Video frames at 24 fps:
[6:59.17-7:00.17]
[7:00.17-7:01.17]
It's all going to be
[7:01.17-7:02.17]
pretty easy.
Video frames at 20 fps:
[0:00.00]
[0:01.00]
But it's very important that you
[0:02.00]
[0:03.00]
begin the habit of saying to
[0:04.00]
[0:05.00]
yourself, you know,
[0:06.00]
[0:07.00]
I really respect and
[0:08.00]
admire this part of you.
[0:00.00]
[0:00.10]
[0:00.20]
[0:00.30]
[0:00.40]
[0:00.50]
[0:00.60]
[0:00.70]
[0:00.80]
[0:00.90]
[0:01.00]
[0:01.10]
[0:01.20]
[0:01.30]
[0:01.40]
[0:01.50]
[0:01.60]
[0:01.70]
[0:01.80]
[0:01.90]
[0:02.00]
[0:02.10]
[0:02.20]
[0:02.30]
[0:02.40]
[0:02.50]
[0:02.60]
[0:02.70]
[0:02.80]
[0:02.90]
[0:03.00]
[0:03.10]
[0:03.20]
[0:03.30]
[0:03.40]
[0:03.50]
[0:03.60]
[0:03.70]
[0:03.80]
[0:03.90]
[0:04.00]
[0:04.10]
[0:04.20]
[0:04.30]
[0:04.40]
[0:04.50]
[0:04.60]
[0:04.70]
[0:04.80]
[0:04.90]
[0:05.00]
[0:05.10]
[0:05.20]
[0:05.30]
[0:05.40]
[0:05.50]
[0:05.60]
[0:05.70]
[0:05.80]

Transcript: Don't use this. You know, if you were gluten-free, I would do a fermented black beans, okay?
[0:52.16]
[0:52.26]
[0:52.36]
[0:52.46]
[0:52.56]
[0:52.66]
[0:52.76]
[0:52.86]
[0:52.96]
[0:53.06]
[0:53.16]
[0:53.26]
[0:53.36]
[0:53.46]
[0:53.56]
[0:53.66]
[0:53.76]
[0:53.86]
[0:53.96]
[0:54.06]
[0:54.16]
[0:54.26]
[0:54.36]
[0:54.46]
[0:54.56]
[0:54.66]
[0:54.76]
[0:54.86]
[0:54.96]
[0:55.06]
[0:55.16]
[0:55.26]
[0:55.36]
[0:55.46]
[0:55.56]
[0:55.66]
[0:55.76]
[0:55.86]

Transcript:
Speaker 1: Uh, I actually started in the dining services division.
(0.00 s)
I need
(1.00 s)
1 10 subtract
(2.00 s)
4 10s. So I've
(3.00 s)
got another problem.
=======
**GOAL OF THE EXERCISE**
All of the material should be set down exactly as it reads.

**RESULT BELOW**
Video frames at 24 fps:
[6:59.17-7:00.17]
[7:00.17-7:01.17]
It's all going to be
[7:01.17-7:02.17]
pretty easy.
Video frames at 20 fps:
[0:00.00]
[0:01.00]
But it's very important that you
[0:02.00]
[0:03.00]
begin the habit of saying to
[0:04.00]
[0:05.00]
yourself, you know,
[0:06.00]
[0:07.00]
I really respect and
[0:08.00]
admire this part of you.
[0:00.00]
[0:00.10]
[0:00.20]
[0:00.30]
[0:00.40]
[0:00.50]
[0:00.60]
[0:00.70]
[0:00.80]
[0:00.90]
[0:01.00]
[0:01.10]
[0:01.20]
[0:01.30]
[0:01.40]
[0:01.50]
[0:01.60]
[0:01.70]
[0:01.80]
[0:01.90]
[0:02.00]
[0:02.10]
[0:02.20]
[0:02.30]
[0:02.40]
[0:02.50]
[0:02.60]
[0:02.70]
[0:02.80]
[0:02.90]
[0:03.00]
[0:03.10]
[0:03.20]
[0:03.30]
[0:03.40]
[0:03.50]
[0:03.60]
[0:03.70]
[0:03.80]
[0:03.90]
[0:04.00]
[0:04.10]
[0:04.20]
[0:04.30]
[0:04.40]
[0:04.50]
[0:04.60]
[0:04.70]
[0:04.80]
[0:04.90]
[0:05.00]
[0:05.10]
[0:05.20]
[0:05.30]
[0:05.40]
[0:05.50]
[0:05.60]
[0:05.70]
[0:05.80]

Transcript: Don't use this. You know, if you were gluten-free, I would do a fermented black beans, okay?
[0:52.16]
[0:52.26]
[0:52.36]
[0:52.46]
[0:52.56]
[0:52.66]
[0:52.76]
[0:52.86]
[0:52.96]
[0:53.06]
[0:53.16]
[0:53.26]
[0:53.36]
[0:53.46]
[0:53.56]
[0:53.66]
[0:53.76]
[0:53.86]
[0:53.96]
[0:54.06]
[0:54.16]
[0:54.26]
[0:54.36]
[0:54.46]
[0:54.56]
[0:54.66]
[0:54.76]
[0:54.86]
[0:54.96]
[0:55.06]
[0:55.16]
[0:55.26]
[0:55.36]
[0:55.46]
[0:55.56]
[0:55.66]
[0:55.76]
[0:55.86]

Transcript:
Speaker 1: Uh, I actually started in the dining services division.
(0.00 s)
I need
(1.00 s)
1 10 subtract
(2.00 s)
4 10s. So I've
(3.00 s)
got another problem.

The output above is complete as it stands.